La méditation ne vous calme pas toujours — parfois elle vous montre ce que vous avez évité
La méditation est souvent présentée comme un moyen de calmer l'esprit. Lorsque cela ne se produit pas immédiatement,
les gens supposent que quelque chose ne va pas. En réalité, la méditation apporte souvent la conscience avant le calme.
Lorsque le silence élimine les distractions, les pensées et les émotions non traitées remontent à la surface. Ce n'est pas un défaut
dans la pratique. C'est sa fonction.
L'agitation, l'inconfort émotionnel ou l'énervement pendant la méditation sont des signes d'exposition, et non
d'échec. L'immobilité révèle un déséquilibre plutôt qu'elle ne le crée.
Dans la compréhension pranique, le corps énergétique retient les impressions bien avant que l'esprit ne les reconnaisse.
La méditation crée les conditions pour que ces impressions deviennent visibles.
La paix n'est pas le point de départ de la méditation.

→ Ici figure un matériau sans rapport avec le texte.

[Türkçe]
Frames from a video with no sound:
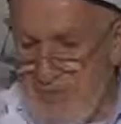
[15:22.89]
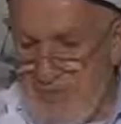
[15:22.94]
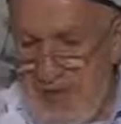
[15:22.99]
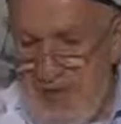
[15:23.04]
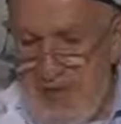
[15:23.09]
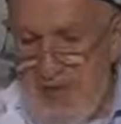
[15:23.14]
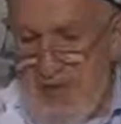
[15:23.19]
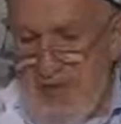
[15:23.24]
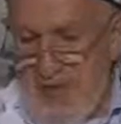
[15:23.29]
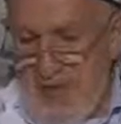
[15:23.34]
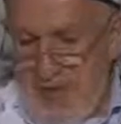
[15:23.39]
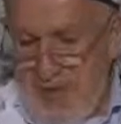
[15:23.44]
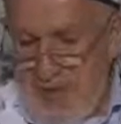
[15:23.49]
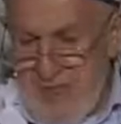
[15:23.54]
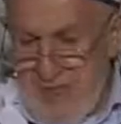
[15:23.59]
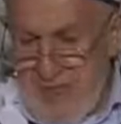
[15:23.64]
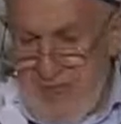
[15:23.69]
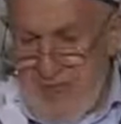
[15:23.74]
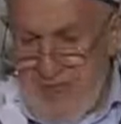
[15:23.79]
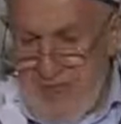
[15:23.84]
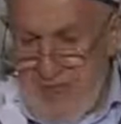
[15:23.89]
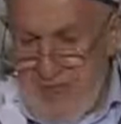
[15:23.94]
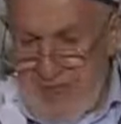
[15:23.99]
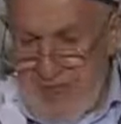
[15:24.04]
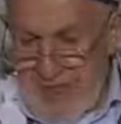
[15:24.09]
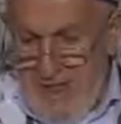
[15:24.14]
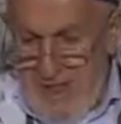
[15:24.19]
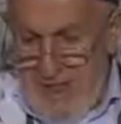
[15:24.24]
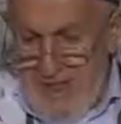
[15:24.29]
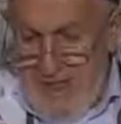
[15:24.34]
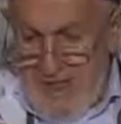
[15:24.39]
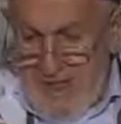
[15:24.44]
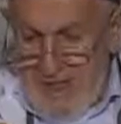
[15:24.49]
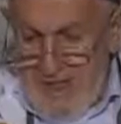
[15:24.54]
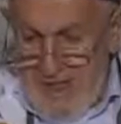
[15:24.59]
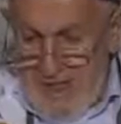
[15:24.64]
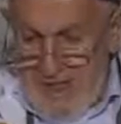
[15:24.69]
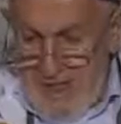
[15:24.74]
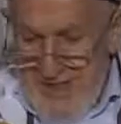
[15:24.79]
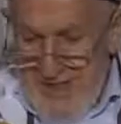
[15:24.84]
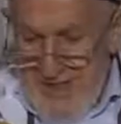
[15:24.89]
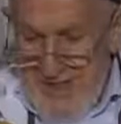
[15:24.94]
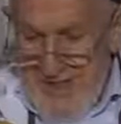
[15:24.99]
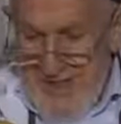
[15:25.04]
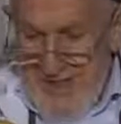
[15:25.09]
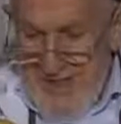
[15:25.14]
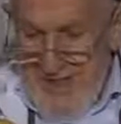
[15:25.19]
Ben ahsaha dakhalel cenne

C'est souvent le résultat d'une observation, d'une régulation et d'une patience répétées.
Les tentatives énergiques de contrôler la respiration ou les pensées peuvent créer une résistance. La méditation fonctionne mieux comme
une observation plutôt qu'une correction.
Lorsqu'elle est pratiquée avec modération, la méditation adoucit les réactions, améliore la tolérance émotionnelle et
augmente la clarté sans engourdir l'expérience.
Le but de la méditation n'est pas le calme constant.
C'est la stabilité en présence de mouvement.